Background: The antifibrotic drugs, nintedanib and pirfenidone, inhibit the decline in forced vital capacity in patients with idiopathic pulmonary fibrosis (IPF). Nintedanib also inhibits the onset of acute exacerbation and reduces the risk of all-cause mortality. However, their effectiveness in real-world practice remains unclear. Our study aimed to investigate the changes in forced vital capacity, survival period, causes of death, and risk factors for mortality in patients with IPF receiving antifibrotic drugs.
Methods: This retrospective study enrolled Japanese patients who visited Toho University Sakura Medical Center who were diagnosed with IPF and received antifibrotic drugs.

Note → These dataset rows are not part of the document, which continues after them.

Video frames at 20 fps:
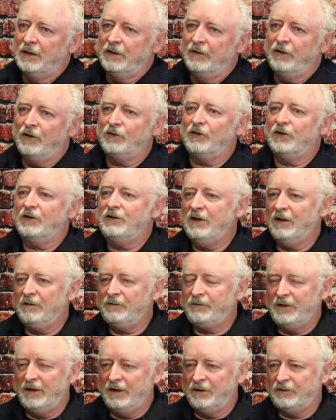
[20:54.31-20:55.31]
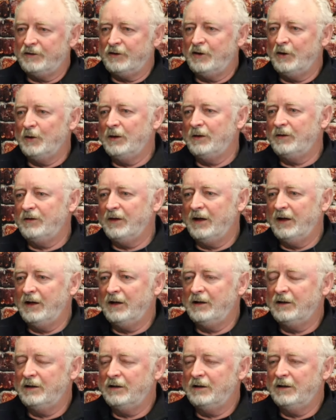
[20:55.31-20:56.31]
there's a toughness to it
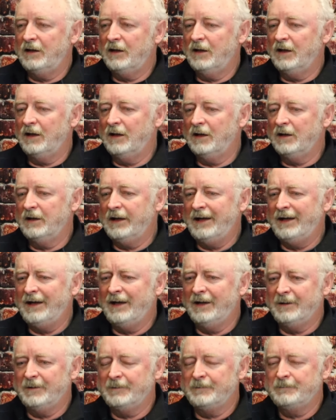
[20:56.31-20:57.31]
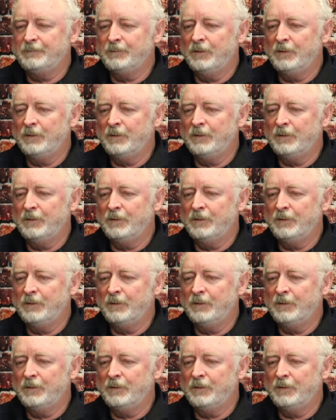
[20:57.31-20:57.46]
that uh, and a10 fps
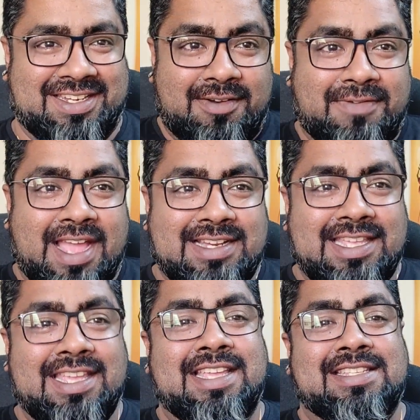In fact,
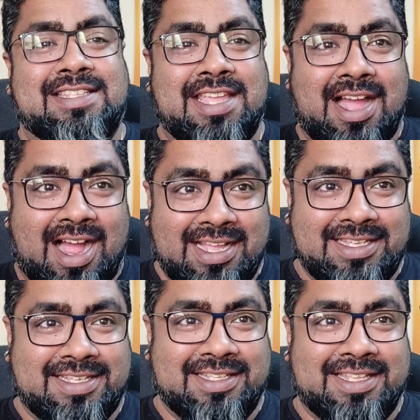he is the
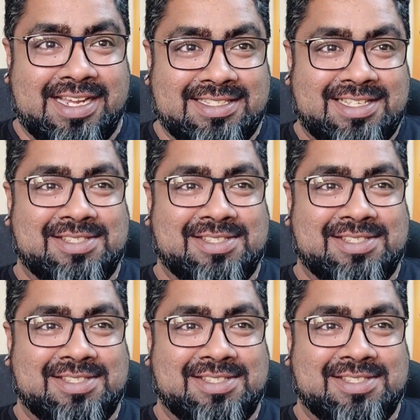icon that isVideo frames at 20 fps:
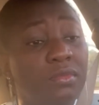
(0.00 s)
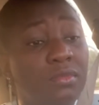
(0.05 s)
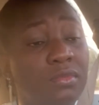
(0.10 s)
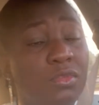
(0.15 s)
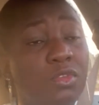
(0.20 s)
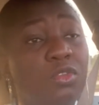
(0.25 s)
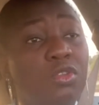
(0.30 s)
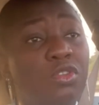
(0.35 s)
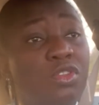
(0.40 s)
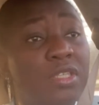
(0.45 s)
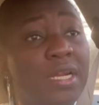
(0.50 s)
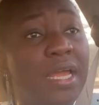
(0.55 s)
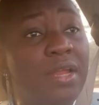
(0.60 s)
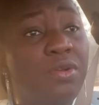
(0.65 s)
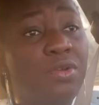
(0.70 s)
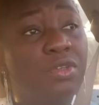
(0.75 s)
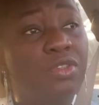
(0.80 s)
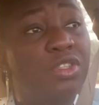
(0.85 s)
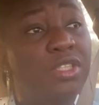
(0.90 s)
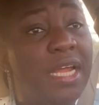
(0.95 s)

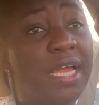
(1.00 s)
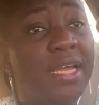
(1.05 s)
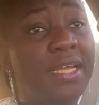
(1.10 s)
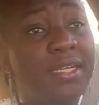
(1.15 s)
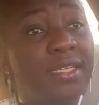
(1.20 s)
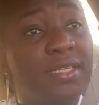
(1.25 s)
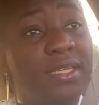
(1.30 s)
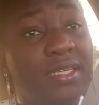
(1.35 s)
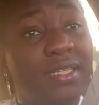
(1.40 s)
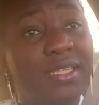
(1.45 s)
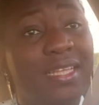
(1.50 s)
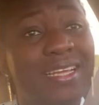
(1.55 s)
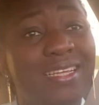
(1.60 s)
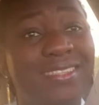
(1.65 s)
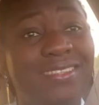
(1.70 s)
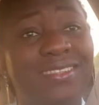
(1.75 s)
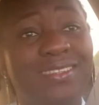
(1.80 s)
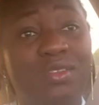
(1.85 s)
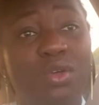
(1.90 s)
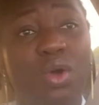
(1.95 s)
And
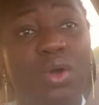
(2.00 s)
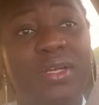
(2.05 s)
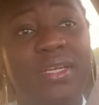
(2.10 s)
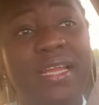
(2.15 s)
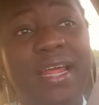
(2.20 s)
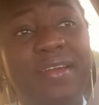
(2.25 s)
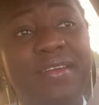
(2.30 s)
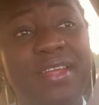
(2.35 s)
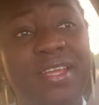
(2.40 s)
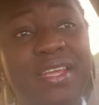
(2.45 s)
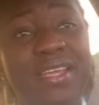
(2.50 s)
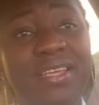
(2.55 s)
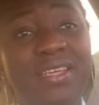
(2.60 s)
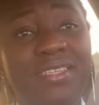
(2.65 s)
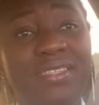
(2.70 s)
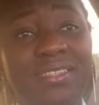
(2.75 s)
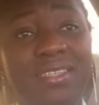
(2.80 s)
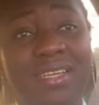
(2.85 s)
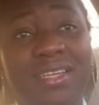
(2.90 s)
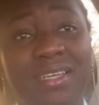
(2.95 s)
then ordinary
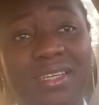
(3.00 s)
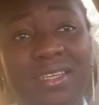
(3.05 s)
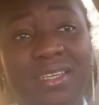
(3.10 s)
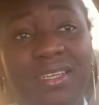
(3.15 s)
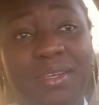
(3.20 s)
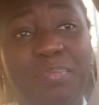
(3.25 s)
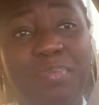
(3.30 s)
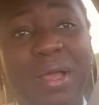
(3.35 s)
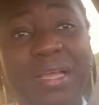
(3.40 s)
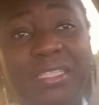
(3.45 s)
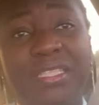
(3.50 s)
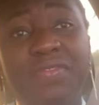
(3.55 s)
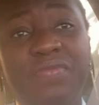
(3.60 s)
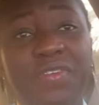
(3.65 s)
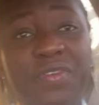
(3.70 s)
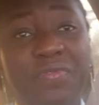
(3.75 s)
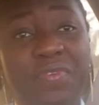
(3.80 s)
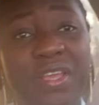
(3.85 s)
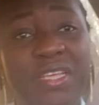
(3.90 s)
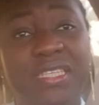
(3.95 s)
passive
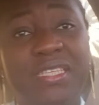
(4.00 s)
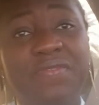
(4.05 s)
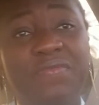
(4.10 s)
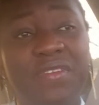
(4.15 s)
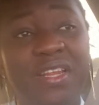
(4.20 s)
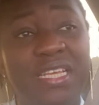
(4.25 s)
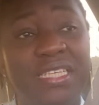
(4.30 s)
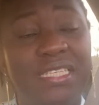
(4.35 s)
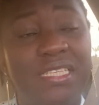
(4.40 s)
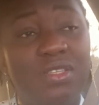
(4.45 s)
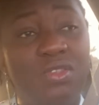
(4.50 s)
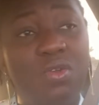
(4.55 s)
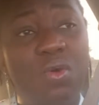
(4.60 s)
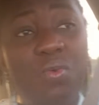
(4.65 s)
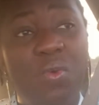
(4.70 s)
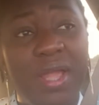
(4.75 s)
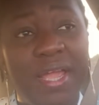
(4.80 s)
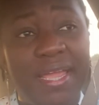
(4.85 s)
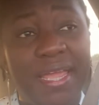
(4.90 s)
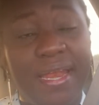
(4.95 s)
defensiveness is not
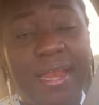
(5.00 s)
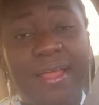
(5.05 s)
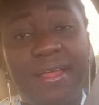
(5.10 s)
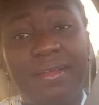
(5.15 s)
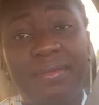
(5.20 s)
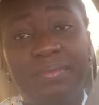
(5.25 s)
working out.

Results: We included 102 patients [mean age ± standard deviation (SD): 71.8 ± 7.5 years], of whom 76 were males. The decline in forced vital capacity (mean ± SD) during the antifibrotic therapy period was - 154 ± 259 mL/year, which was significantly lower than before the antifibrotic therapy period (- 484 ± 589 mL/year; n = 80, p = 0.003). Altogether, 52 deaths were confirmed, and the median survival time from antifibrotic therapy initiation was 38.0 months (95% confidence interval: 25.9-50.1 months). Acute exacerbation accounted for 9.6% of all deaths (95% confidence interval: 1.6-17.6). The decline in forced vital capacity during antifibrotic therapy was a risk factor for mortality.
Conclusions: In actual clinical practice in Japan, antifibrotic drugs suppressed the gradual decline in forced vital capacity, which is a risk factor for mortality. However, the median survival period remained poor at 38 months.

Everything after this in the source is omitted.